» **PROBLEM DETAILS**
The records below must be repeated exactly, but without their pictures.

(Records from a data source)
•••

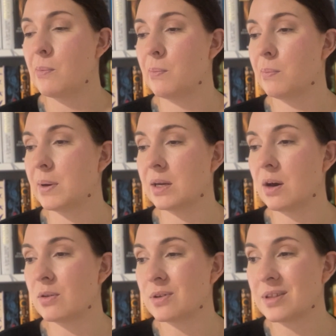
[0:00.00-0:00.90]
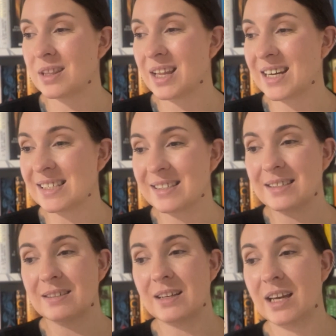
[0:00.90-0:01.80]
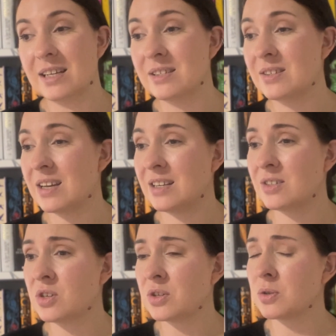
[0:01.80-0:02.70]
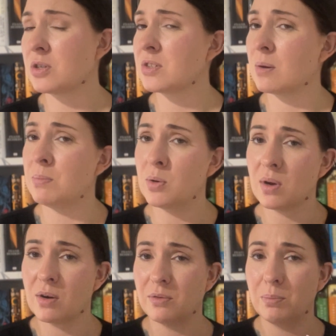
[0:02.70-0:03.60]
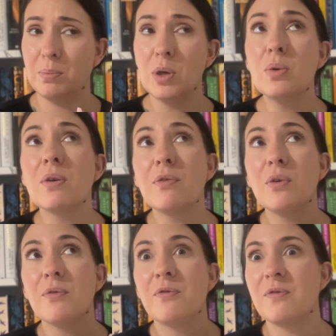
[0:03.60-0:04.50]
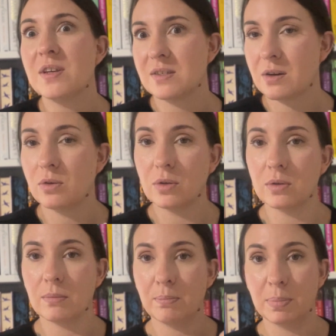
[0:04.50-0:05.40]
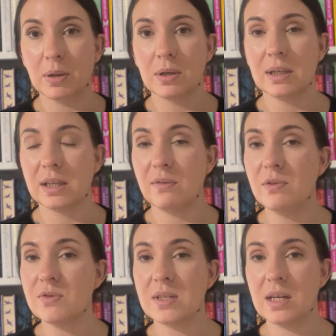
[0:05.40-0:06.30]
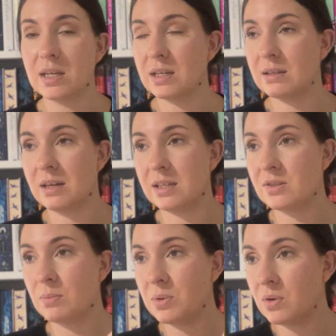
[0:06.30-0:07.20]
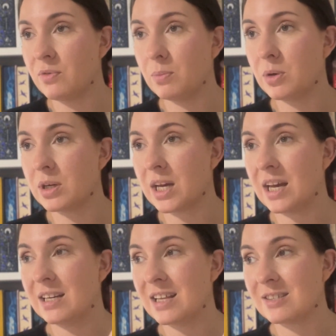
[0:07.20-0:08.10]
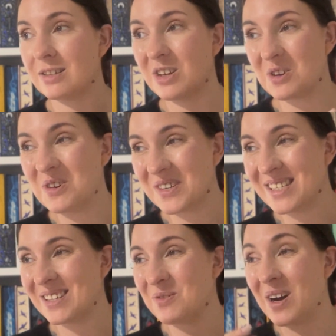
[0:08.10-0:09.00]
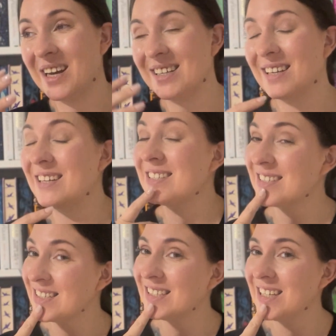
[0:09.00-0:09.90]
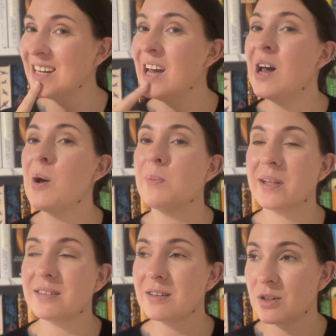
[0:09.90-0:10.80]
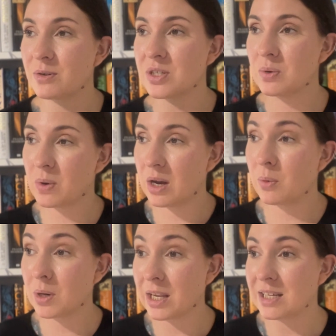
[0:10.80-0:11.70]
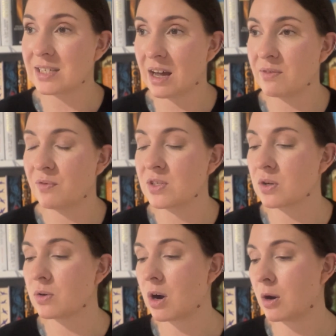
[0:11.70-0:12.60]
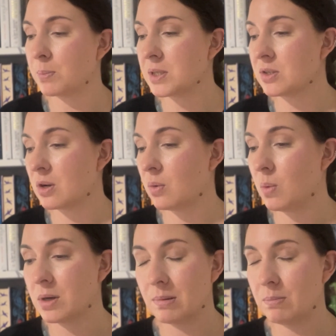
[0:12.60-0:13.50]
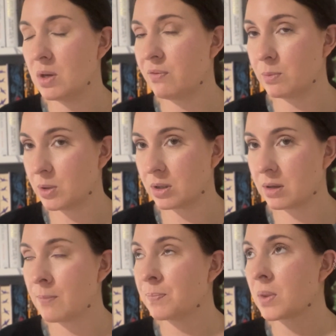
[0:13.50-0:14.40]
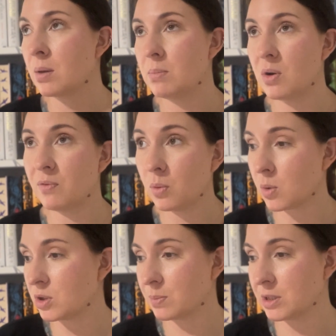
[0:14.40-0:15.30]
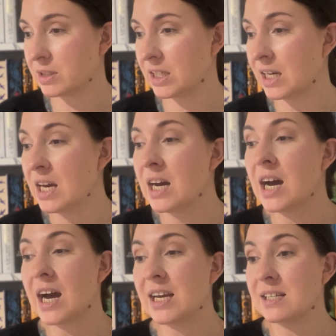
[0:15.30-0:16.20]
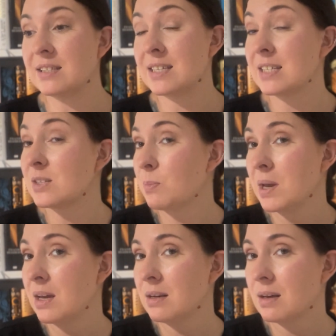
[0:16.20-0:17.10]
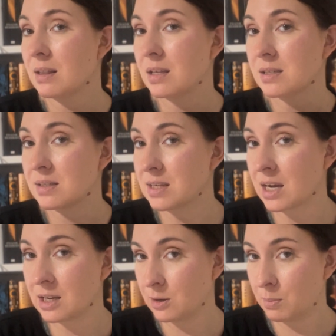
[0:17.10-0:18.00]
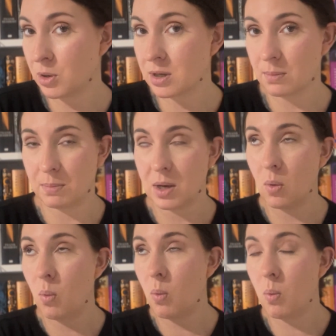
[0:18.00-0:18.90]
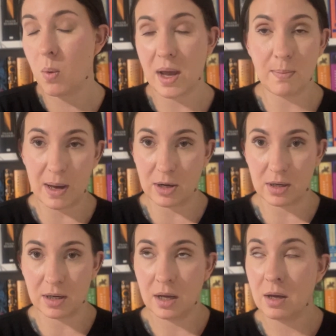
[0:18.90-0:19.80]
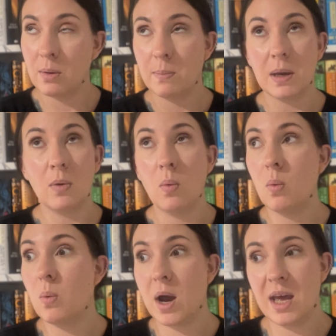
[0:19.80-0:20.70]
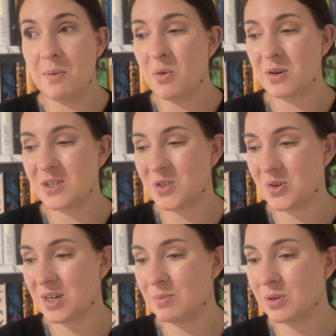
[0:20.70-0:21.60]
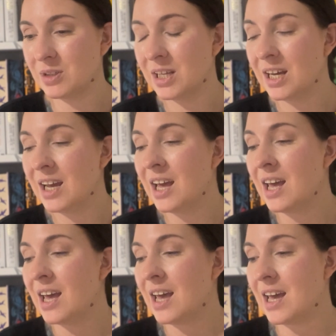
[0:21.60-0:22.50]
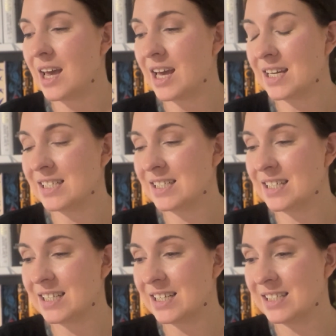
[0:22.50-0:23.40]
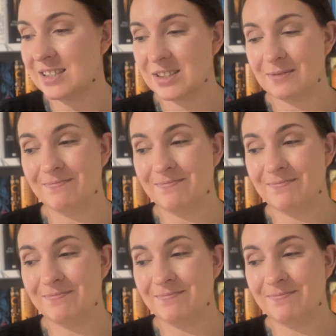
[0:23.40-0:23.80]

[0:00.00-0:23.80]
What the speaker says: But other than that, it is also just a beautiful physical book. Like, if you've seen it, it's a beautiful book, and that's another reason why it's silly, but that's another reason why I would like to have the physical copy. So, one beautiful book, beautiful world building. I anticipate the second book being way better, being way more enjoyable, and it's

•••

» **SOLUTION BELOW**
[0:00.00-0:00.90]
[0:00.90-0:01.80]
[0:01.80-0:02.70]
[0:02.70-0:03.60]
[0:03.60-0:04.50]
[0:04.50-0:05.40]
[0:05.40-0:06.30]
[0:06.30-0:07.20]
[0:07.20-0:08.10]
[0:08.10-0:09.00]
[0:09.00-0:09.90]
[0:09.90-0:10.80]
[0:10.80-0:11.70]
[0:11.70-0:12.60]
[0:12.60-0:13.50]
[0:13.50-0:14.40]
[0:14.40-0:15.30]
[0:15.30-0:16.20]
[0:16.20-0:17.10]
[0:17.10-0:18.00]
[0:18.00-0:18.90]
[0:18.90-0:19.80]
[0:19.80-0:20.70]
[0:20.70-0:21.60]
[0:21.60-0:22.50]
[0:22.50-0:23.40]
[0:23.40-0:23.80]

[0:00.00-0:23.80]
What the speaker says: But other than that, it is also just a beautiful physical book. Like, if you've seen it, it's a beautiful book, and that's another reason why it's silly, but that's another reason why I would like to have the physical copy. So, one beautiful book, beautiful world building. I anticipate the second book being way better, being way more enjoyable, and it's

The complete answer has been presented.